#### What is being asked:
Starting at the line below that contains "[00:00:03.50]" and ending at the line that contains "[00:00:10.50]", retype each line exactly as it stands, but omit the pictures.

#### Records:

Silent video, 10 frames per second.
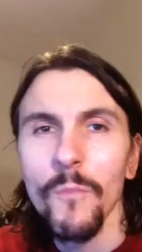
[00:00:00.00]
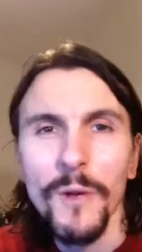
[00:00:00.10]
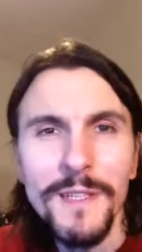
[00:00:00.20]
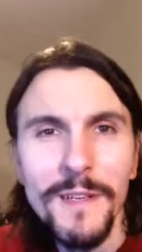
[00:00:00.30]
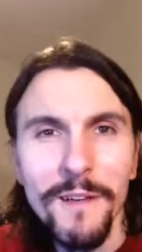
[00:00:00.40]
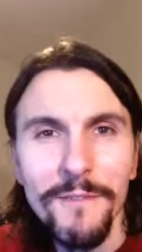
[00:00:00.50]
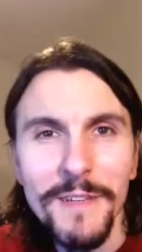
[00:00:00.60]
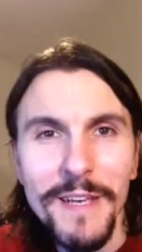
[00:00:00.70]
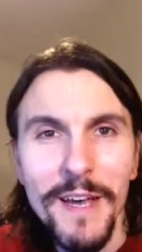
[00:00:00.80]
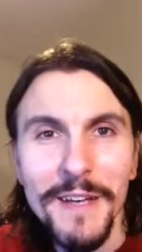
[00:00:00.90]
What a
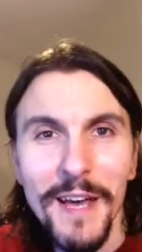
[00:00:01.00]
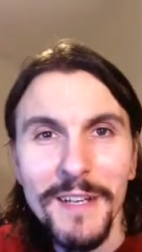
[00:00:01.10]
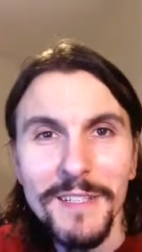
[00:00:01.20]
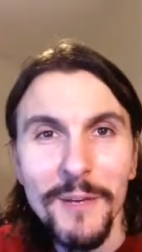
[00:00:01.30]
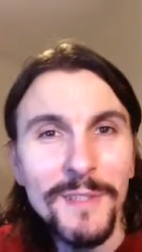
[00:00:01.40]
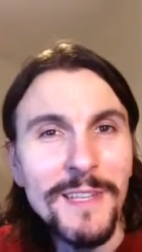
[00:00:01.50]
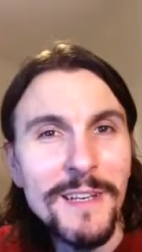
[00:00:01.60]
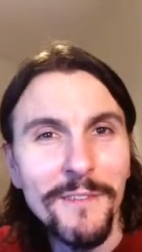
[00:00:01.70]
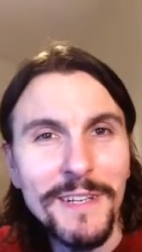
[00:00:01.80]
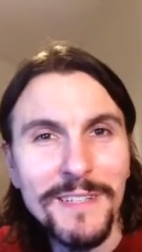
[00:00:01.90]
lovely analogy, what a
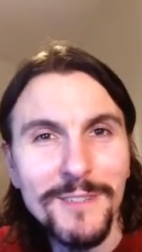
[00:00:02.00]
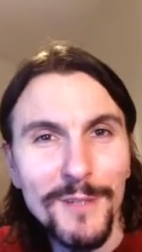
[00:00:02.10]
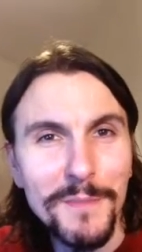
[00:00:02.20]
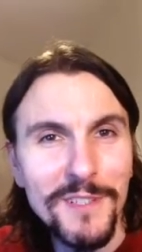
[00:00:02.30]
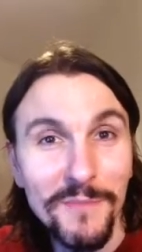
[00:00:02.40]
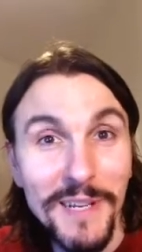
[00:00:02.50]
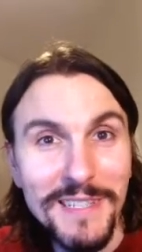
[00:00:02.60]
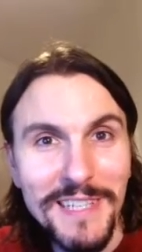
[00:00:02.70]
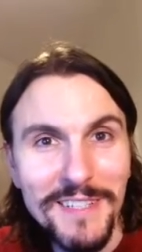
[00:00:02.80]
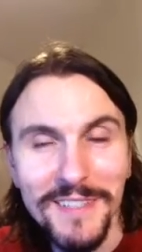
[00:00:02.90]
lovely description of my
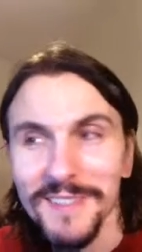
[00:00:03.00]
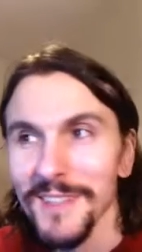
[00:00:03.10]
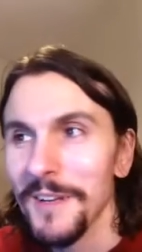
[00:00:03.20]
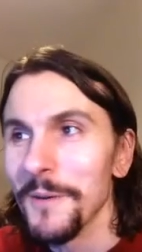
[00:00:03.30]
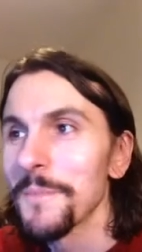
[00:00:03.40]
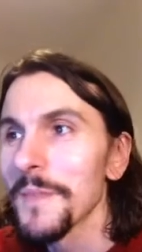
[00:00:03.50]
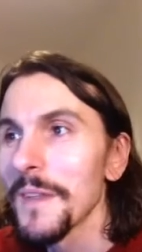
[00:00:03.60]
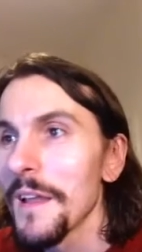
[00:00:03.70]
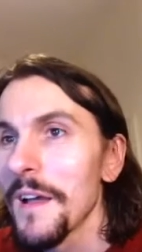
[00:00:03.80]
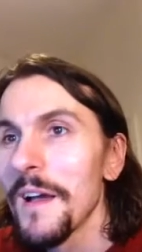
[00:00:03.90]
teaching style.
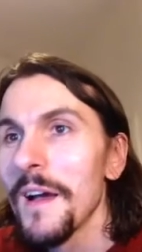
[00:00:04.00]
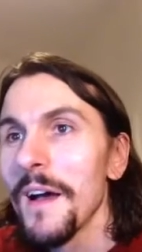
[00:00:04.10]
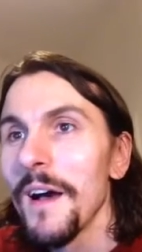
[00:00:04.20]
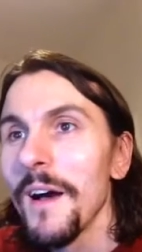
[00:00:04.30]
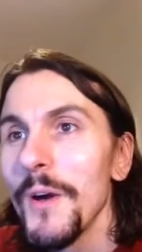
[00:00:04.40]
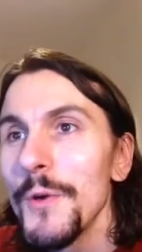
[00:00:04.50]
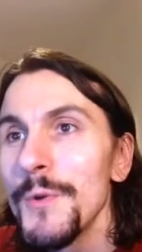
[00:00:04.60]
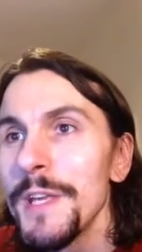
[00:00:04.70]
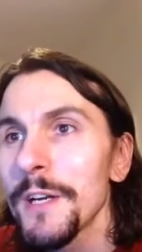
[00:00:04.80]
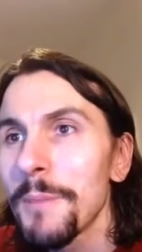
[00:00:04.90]
Uh,
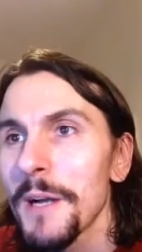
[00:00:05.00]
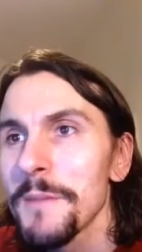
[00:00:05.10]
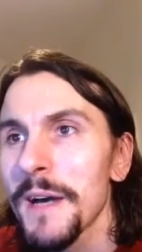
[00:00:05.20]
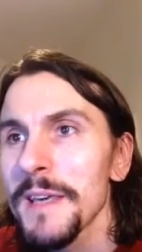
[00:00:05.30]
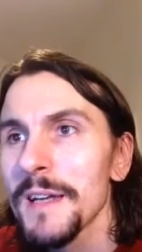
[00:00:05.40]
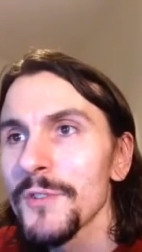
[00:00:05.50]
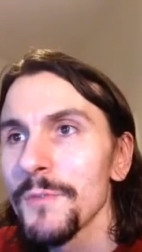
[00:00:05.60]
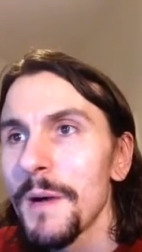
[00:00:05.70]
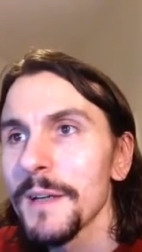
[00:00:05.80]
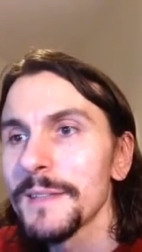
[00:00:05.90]
unir par le mariage ou
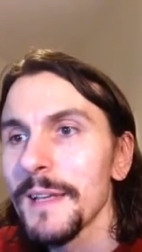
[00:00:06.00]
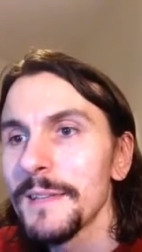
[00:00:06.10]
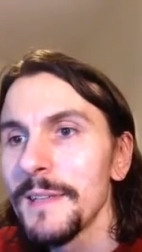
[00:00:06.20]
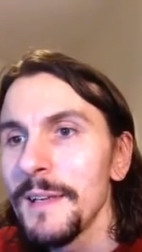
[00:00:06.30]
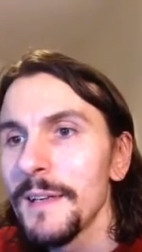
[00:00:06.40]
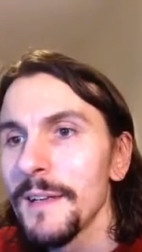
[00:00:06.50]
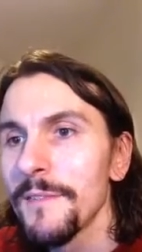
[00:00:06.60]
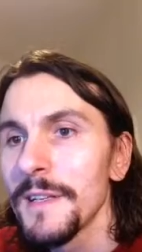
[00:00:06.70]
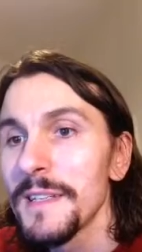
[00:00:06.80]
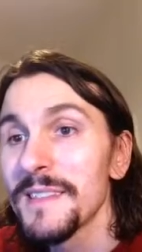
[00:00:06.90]
par un traité,
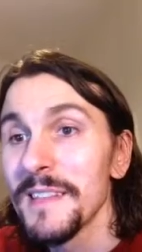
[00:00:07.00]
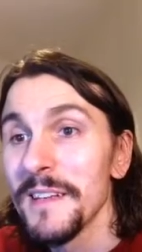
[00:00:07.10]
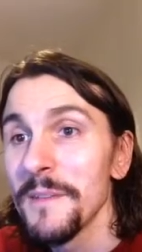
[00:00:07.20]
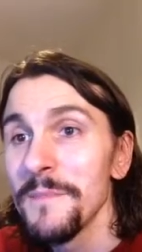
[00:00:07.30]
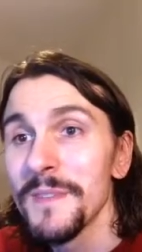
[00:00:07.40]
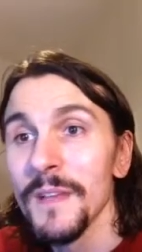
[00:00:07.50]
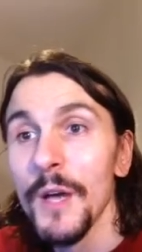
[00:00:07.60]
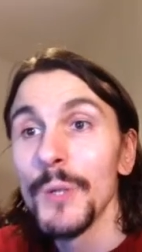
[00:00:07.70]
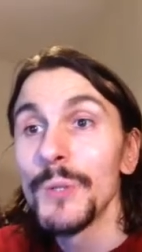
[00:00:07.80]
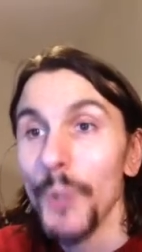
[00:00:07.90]
lovely synonyms,
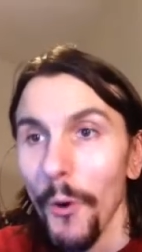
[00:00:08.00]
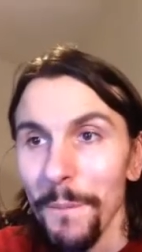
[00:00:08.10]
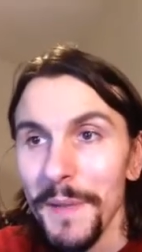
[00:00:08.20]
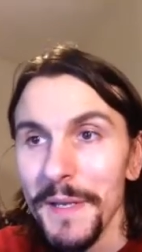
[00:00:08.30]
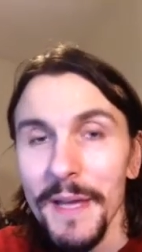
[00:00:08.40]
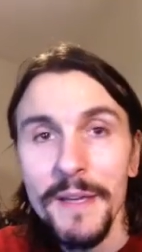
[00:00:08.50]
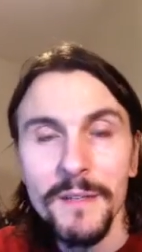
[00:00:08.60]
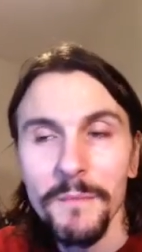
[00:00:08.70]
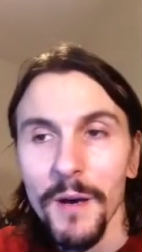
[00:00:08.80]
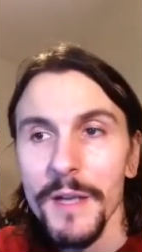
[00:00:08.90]
combiner,
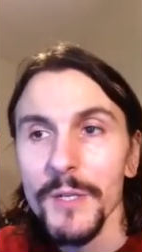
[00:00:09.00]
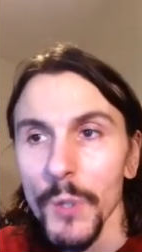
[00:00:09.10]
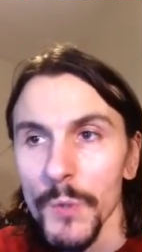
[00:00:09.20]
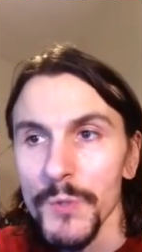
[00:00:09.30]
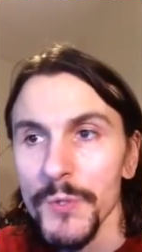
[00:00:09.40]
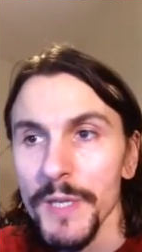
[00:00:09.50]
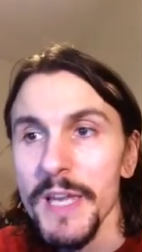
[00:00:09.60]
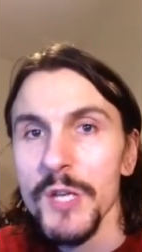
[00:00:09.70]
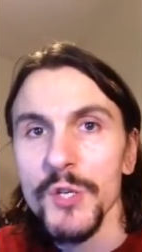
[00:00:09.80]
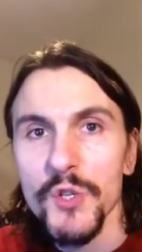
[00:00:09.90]
combine,
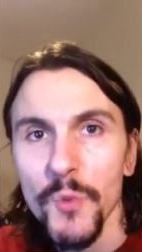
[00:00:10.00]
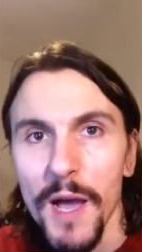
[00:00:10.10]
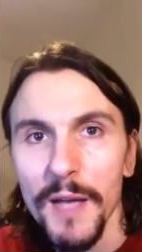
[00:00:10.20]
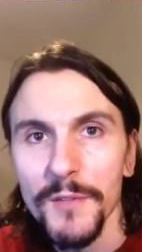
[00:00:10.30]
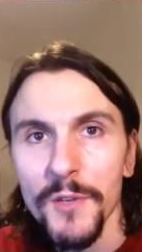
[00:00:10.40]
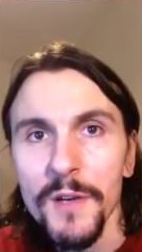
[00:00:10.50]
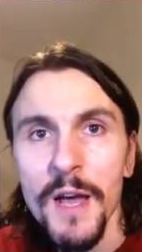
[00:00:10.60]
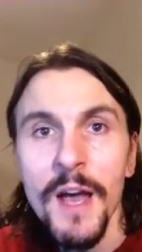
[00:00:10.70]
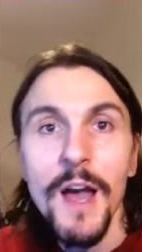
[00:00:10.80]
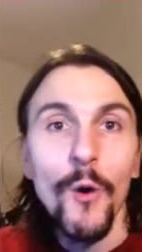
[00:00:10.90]
conjuguer, joindre.
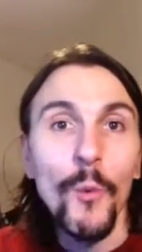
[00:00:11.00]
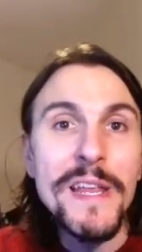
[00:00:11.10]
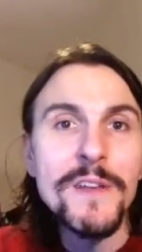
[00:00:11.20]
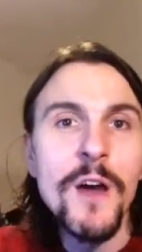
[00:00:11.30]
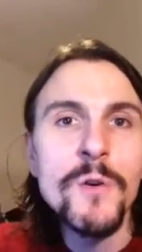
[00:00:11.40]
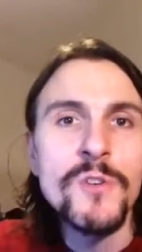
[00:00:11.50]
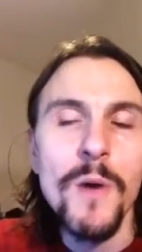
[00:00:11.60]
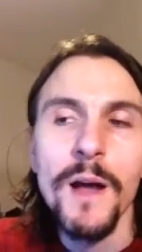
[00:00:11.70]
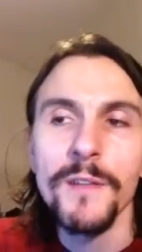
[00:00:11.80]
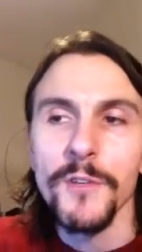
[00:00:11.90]
We know
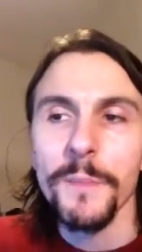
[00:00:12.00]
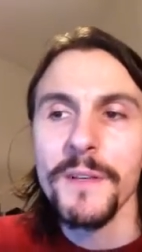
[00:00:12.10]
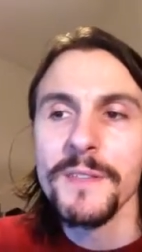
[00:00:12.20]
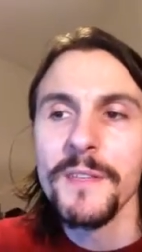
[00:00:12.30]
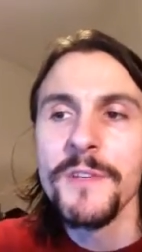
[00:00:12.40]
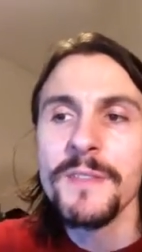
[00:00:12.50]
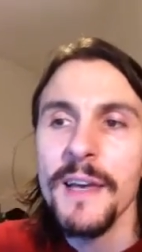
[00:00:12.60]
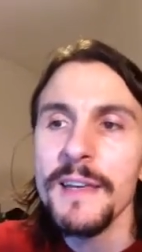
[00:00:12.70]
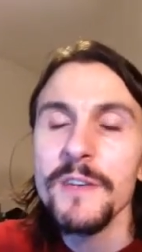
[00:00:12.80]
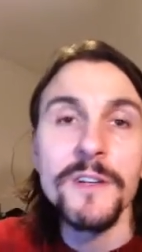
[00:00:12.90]
joindre because if you
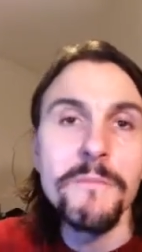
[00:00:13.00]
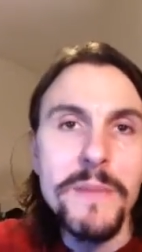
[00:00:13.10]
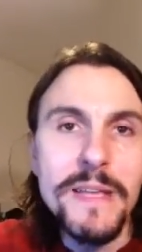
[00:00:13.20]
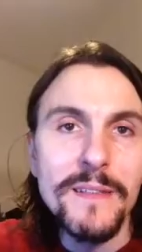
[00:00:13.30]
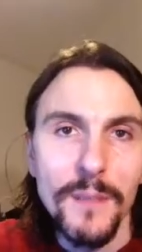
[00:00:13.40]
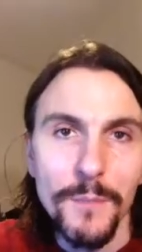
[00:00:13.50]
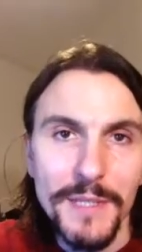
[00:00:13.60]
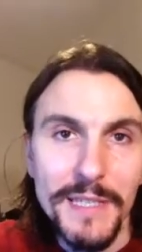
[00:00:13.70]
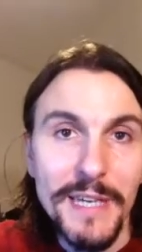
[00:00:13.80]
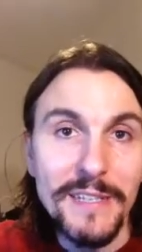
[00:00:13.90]
say you're going to meet
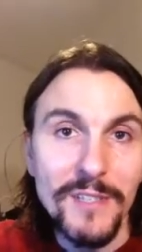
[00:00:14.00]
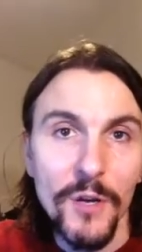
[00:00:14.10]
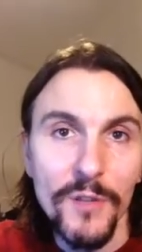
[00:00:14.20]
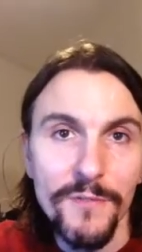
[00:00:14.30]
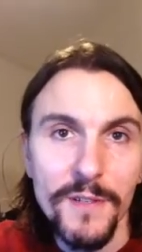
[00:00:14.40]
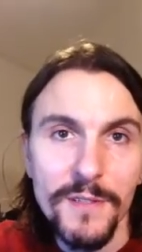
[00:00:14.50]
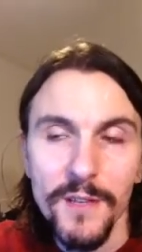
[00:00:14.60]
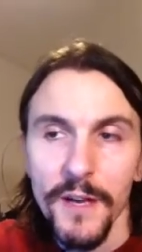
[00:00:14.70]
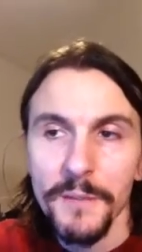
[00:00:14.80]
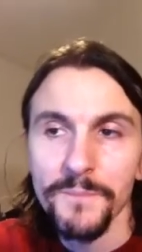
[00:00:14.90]
somebody and it's not the first
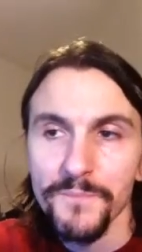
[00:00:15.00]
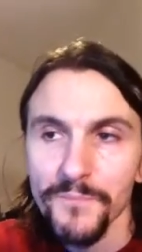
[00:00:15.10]
time,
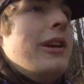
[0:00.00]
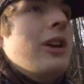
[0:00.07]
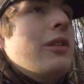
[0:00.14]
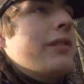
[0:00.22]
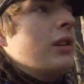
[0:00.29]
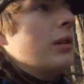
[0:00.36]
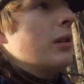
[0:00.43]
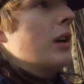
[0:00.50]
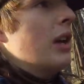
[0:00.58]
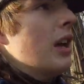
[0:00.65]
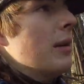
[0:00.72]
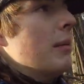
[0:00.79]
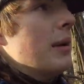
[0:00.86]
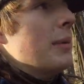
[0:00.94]
and hopefully
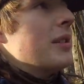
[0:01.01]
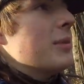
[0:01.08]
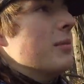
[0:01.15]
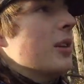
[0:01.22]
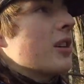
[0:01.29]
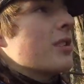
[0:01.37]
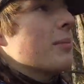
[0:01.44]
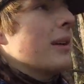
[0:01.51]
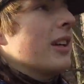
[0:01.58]
maybe some ducks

#### Response box:
[00:00:03.50]
[00:00:03.60]
[00:00:03.70]
[00:00:03.80]
[00:00:03.90]
teaching style.
[00:00:04.00]
[00:00:04.10]
[00:00:04.20]
[00:00:04.30]
[00:00:04.40]
[00:00:04.50]
[00:00:04.60]
[00:00:04.70]
[00:00:04.80]
[00:00:04.90]
Uh,
[00:00:05.00]
[00:00:05.10]
[00:00:05.20]
[00:00:05.30]
[00:00:05.40]
[00:00:05.50]
[00:00:05.60]
[00:00:05.70]
[00:00:05.80]
[00:00:05.90]
unir par le mariage ou
[00:00:06.00]
[00:00:06.10]
[00:00:06.20]
[00:00:06.30]
[00:00:06.40]
[00:00:06.50]
[00:00:06.60]
[00:00:06.70]
[00:00:06.80]
[00:00:06.90]
par un traité,
[00:00:07.00]
[00:00:07.10]
[00:00:07.20]
[00:00:07.30]
[00:00:07.40]
[00:00:07.50]
[00:00:07.60]
[00:00:07.70]
[00:00:07.80]
[00:00:07.90]
lovely synonyms,
[00:00:08.00]
[00:00:08.10]
[00:00:08.20]
[00:00:08.30]
[00:00:08.40]
[00:00:08.50]
[00:00:08.60]
[00:00:08.70]
[00:00:08.80]
[00:00:08.90]
combiner,
[00:00:09.00]
[00:00:09.10]
[00:00:09.20]
[00:00:09.30]
[00:00:09.40]
[00:00:09.50]
[00:00:09.60]
[00:00:09.70]
[00:00:09.80]
[00:00:09.90]
combine,
[00:00:10.00]
[00:00:10.10]
[00:00:10.20]
[00:00:10.30]
[00:00:10.40]
[00:00:10.50]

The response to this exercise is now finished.